[SUPPLIED INFORMATION — start]

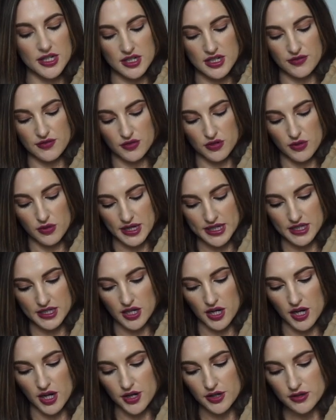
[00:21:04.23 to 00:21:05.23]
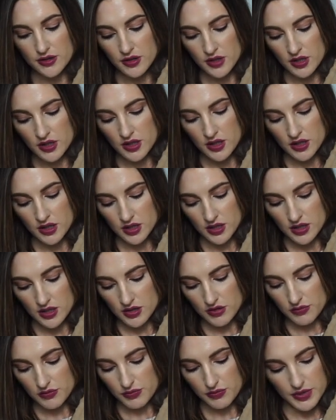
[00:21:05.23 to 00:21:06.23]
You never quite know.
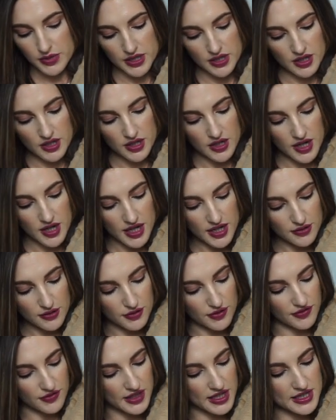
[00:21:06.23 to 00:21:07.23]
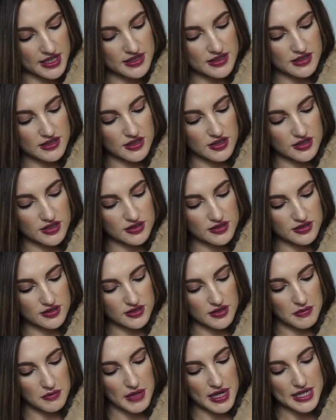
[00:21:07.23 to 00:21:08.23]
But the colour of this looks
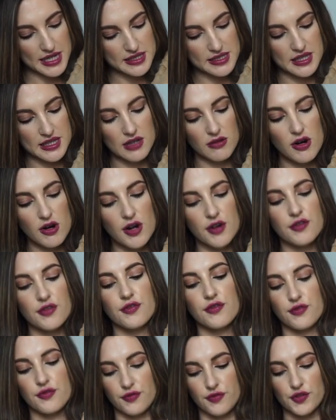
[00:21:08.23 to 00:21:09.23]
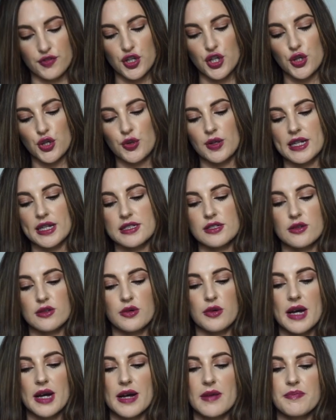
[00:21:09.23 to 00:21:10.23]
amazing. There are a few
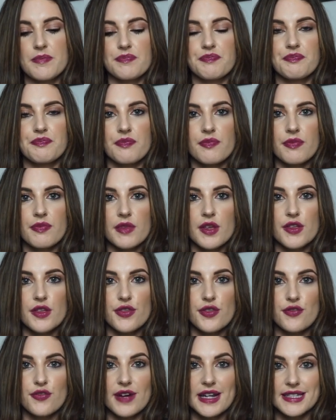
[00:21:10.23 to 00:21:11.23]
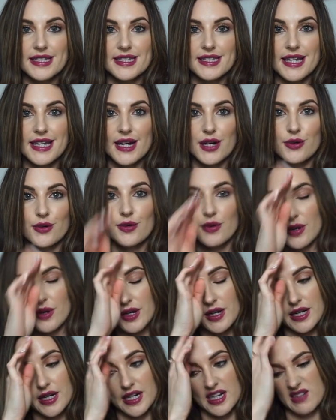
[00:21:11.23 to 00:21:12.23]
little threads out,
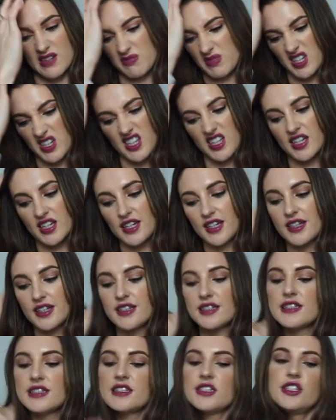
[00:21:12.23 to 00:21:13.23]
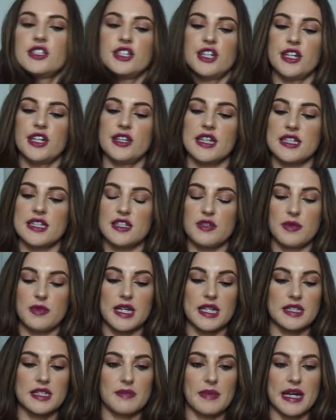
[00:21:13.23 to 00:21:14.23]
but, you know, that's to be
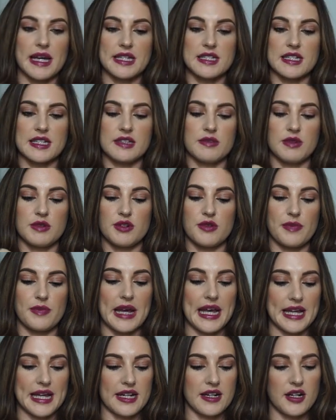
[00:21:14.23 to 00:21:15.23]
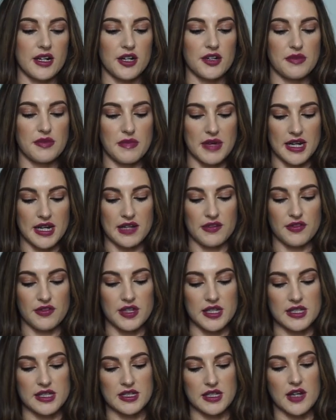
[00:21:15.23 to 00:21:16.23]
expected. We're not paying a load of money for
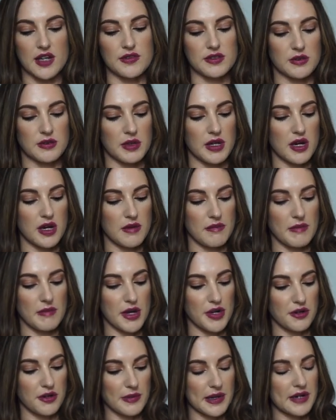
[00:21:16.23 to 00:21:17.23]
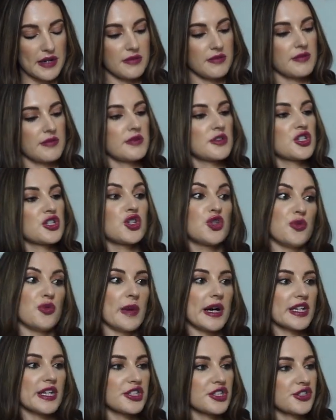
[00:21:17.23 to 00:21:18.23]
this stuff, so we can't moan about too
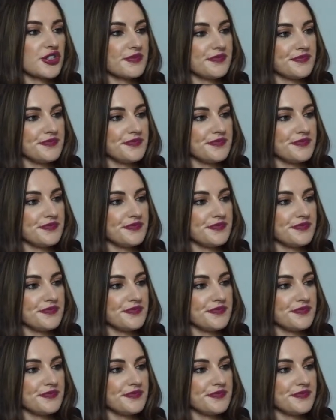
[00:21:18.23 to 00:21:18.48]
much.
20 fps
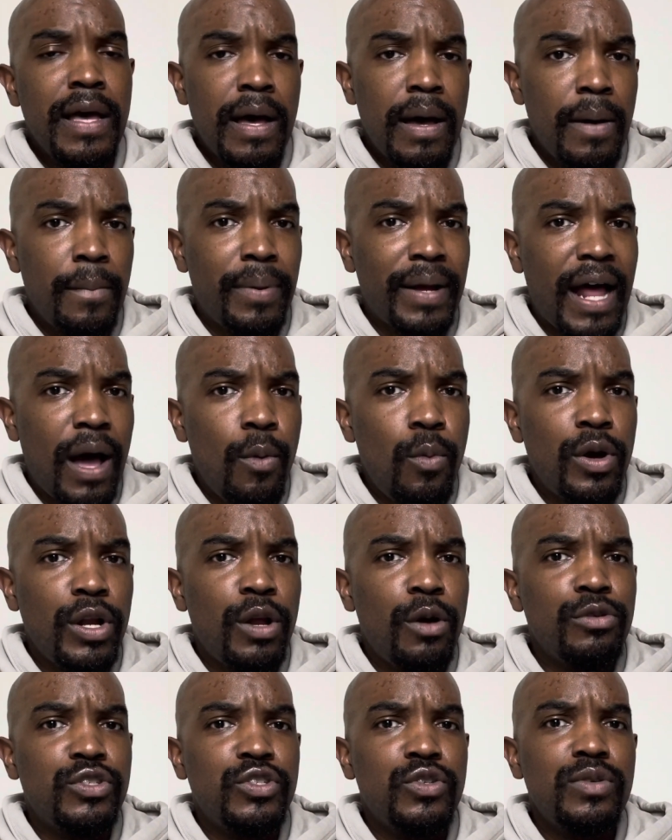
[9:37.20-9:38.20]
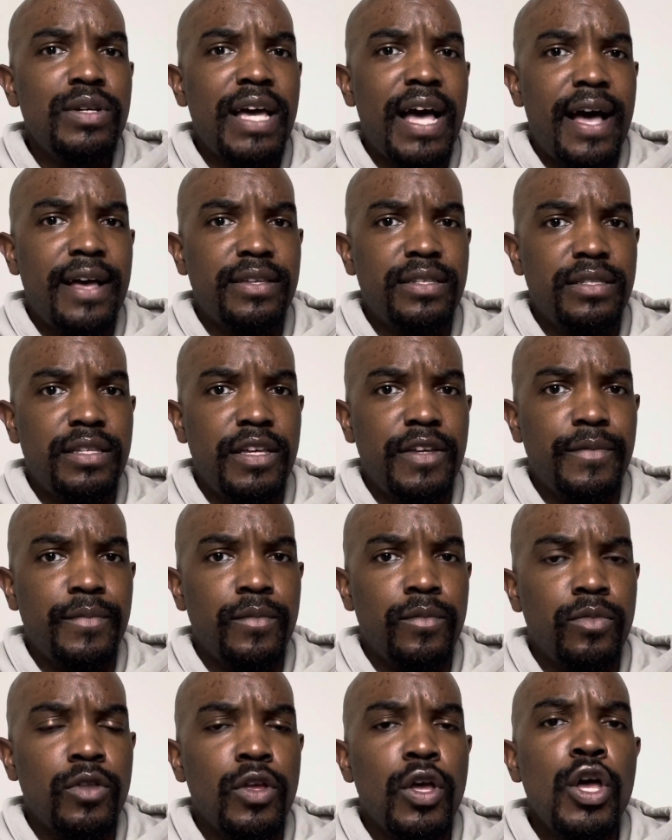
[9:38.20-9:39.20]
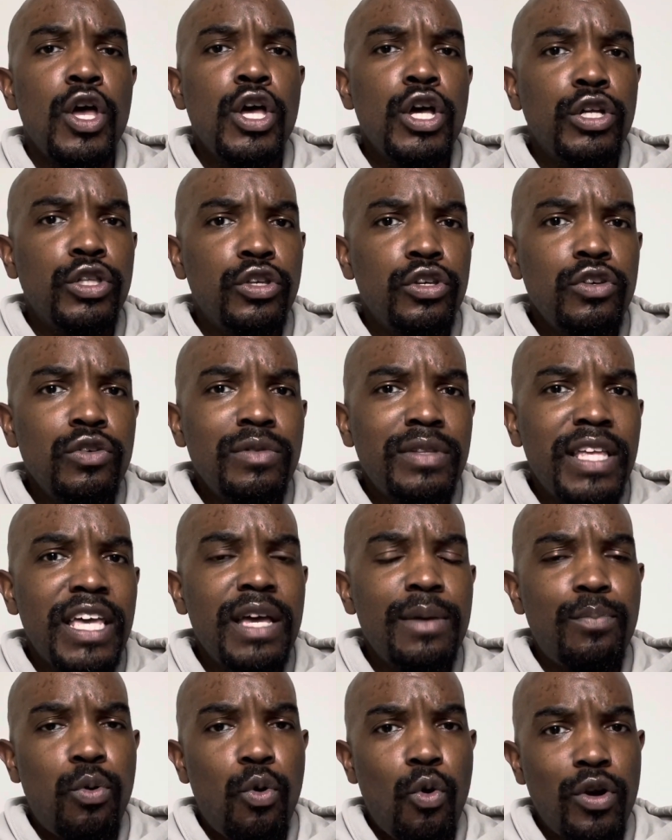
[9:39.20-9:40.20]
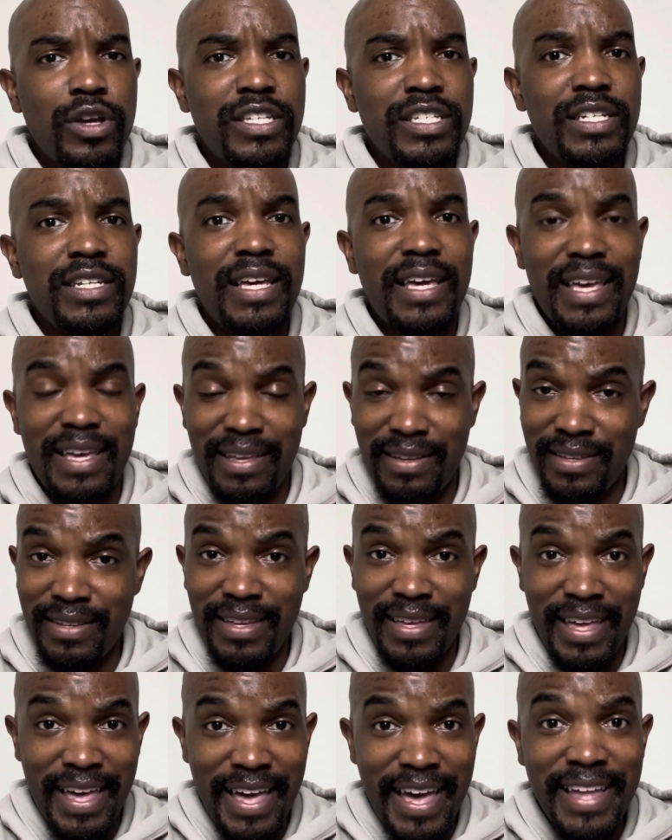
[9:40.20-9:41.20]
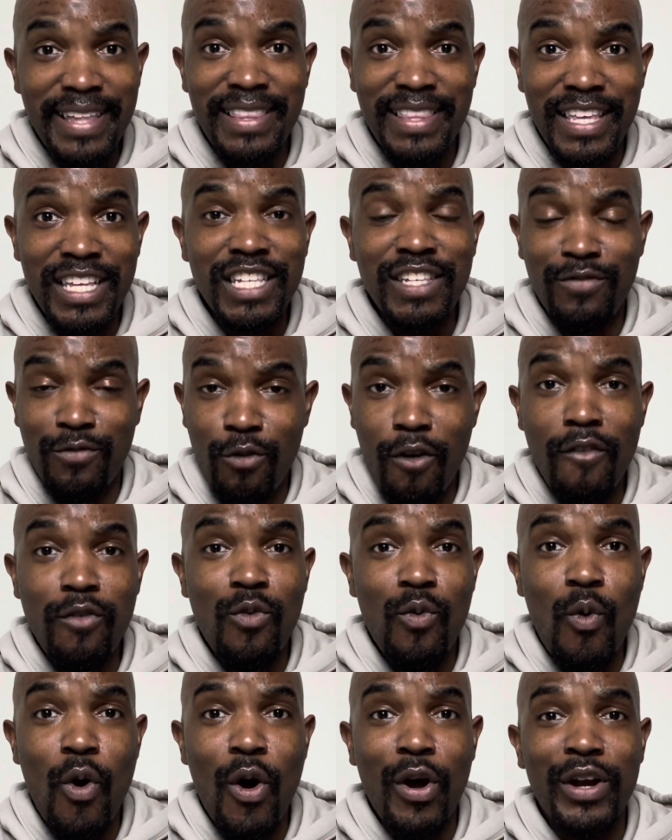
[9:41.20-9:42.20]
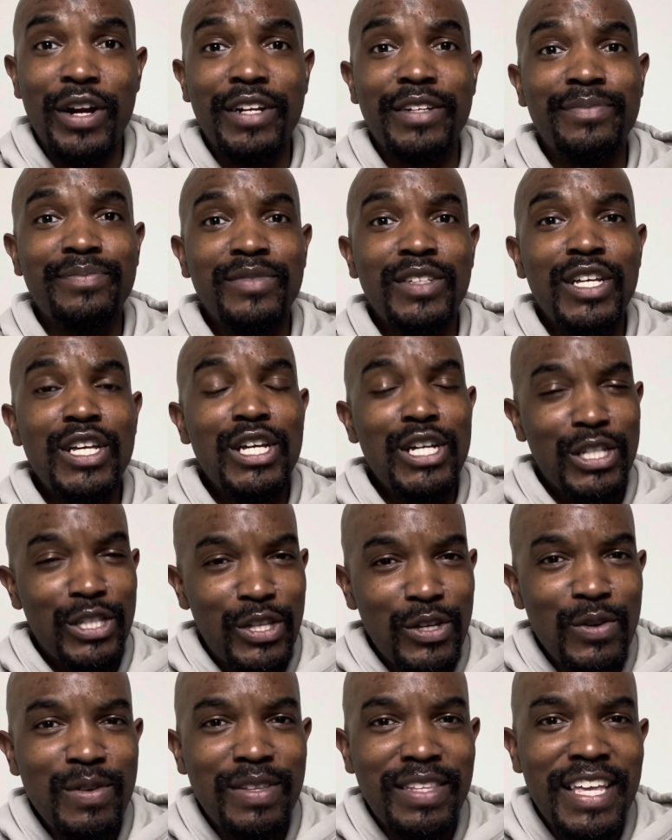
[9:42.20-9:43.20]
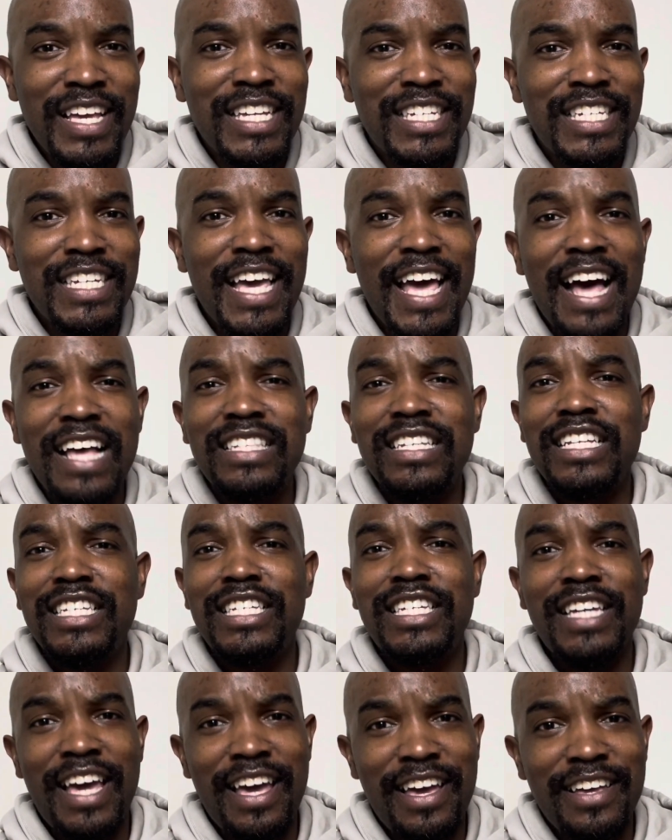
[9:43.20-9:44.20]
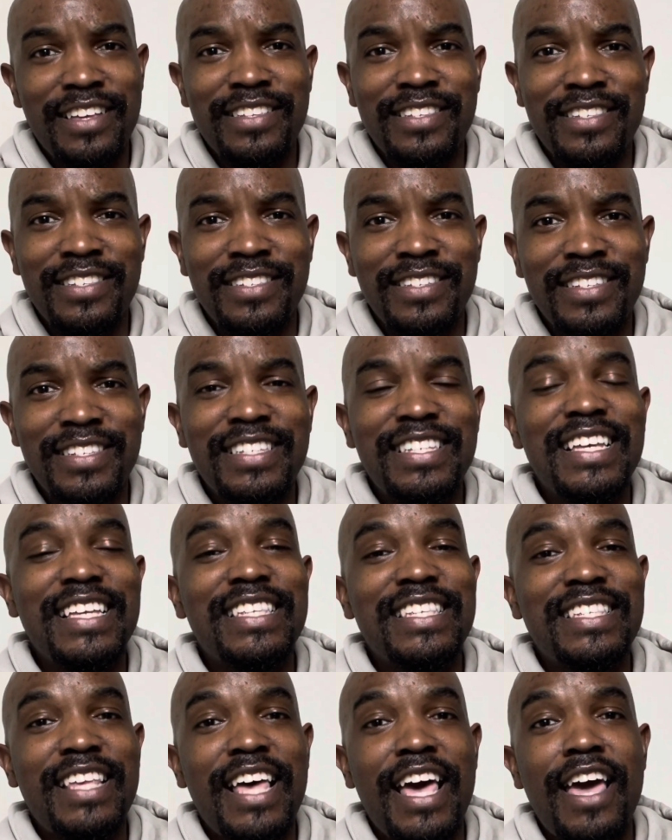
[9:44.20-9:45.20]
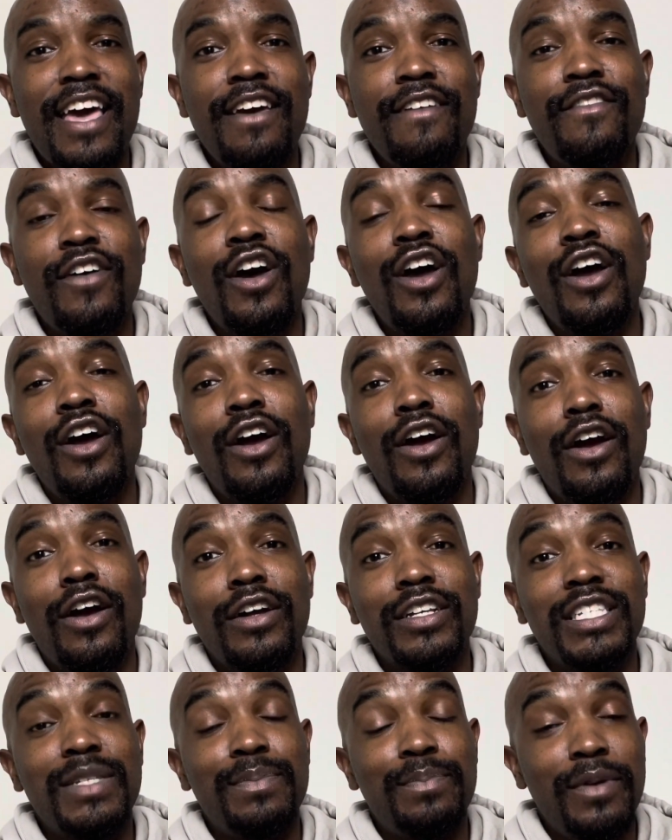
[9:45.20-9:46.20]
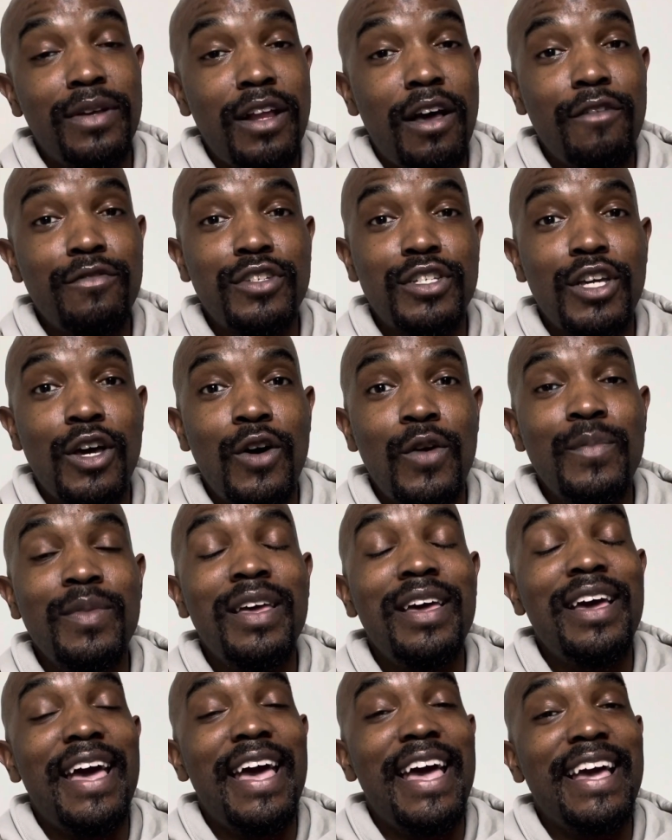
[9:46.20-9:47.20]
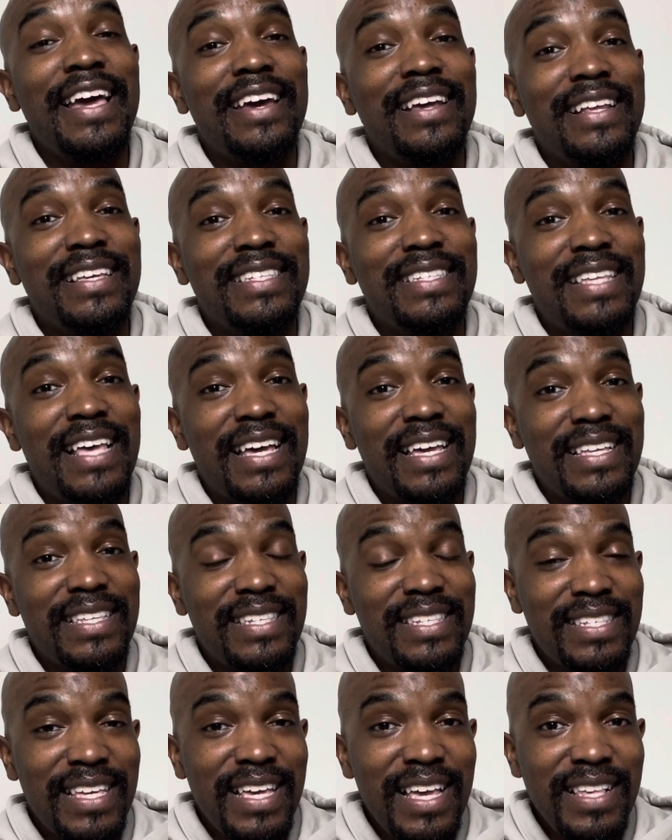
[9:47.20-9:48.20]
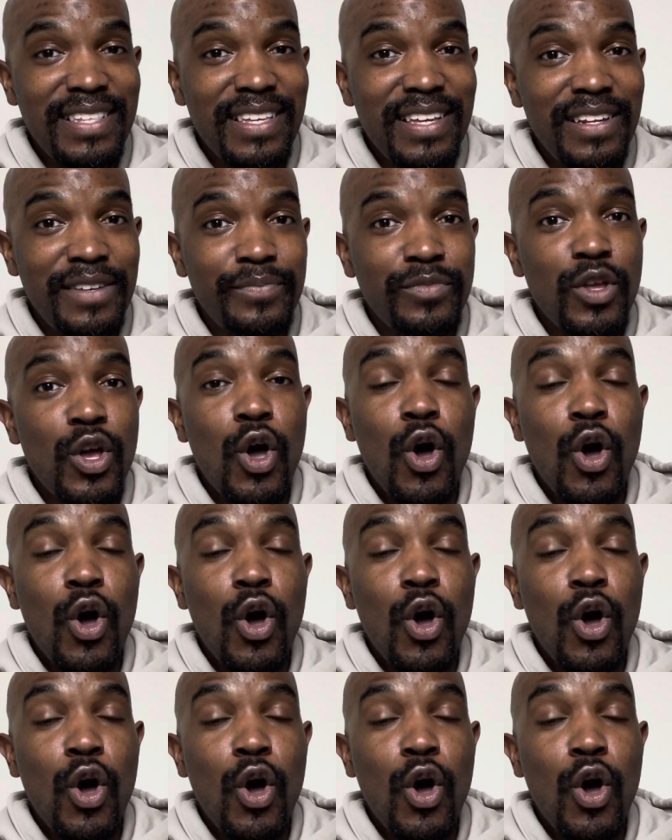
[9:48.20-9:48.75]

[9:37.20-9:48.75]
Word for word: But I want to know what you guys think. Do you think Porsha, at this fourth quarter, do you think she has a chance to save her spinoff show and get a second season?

[SUPPLIED INFORMATION — finish]

### ASSIGNMENT
If pictures appear in the data, do not print them; repeat the rest exactly.

### ANSWER SPACE
[00:21:04.23 to 00:21:05.23]
[00:21:05.23 to 00:21:06.23]
You never quite know.
[00:21:06.23 to 00:21:07.23]
[00:21:07.23 to 00:21:08.23]
But the colour of this looks
[00:21:08.23 to 00:21:09.23]
[00:21:09.23 to 00:21:10.23]
amazing. There are a few
[00:21:10.23 to 00:21:11.23]
[00:21:11.23 to 00:21:12.23]
little threads out,
[00:21:12.23 to 00:21:13.23]
[00:21:13.23 to 00:21:14.23]
but, you know, that's to be
[00:21:14.23 to 00:21:15.23]
[00:21:15.23 to 00:21:16.23]
expected. We're not paying a load of money for
[00:21:16.23 to 00:21:17.23]
[00:21:17.23 to 00:21:18.23]
this stuff, so we can't moan about too
[00:21:18.23 to 00:21:18.48]
much.
20 fps
[9:37.20-9:38.20]
[9:38.20-9:39.20]
[9:39.20-9:40.20]
[9:40.20-9:41.20]
[9:41.20-9:42.20]
[9:42.20-9:43.20]
[9:43.20-9:44.20]
[9:44.20-9:45.20]
[9:45.20-9:46.20]
[9:46.20-9:47.20]
[9:47.20-9:48.20]
[9:48.20-9:48.75]

[9:37.20-9:48.75]
Word for word: But I want to know what you guys think. Do you think Porsha, at this fourth quarter, do you think she has a chance to save her spinoff show and get a second season?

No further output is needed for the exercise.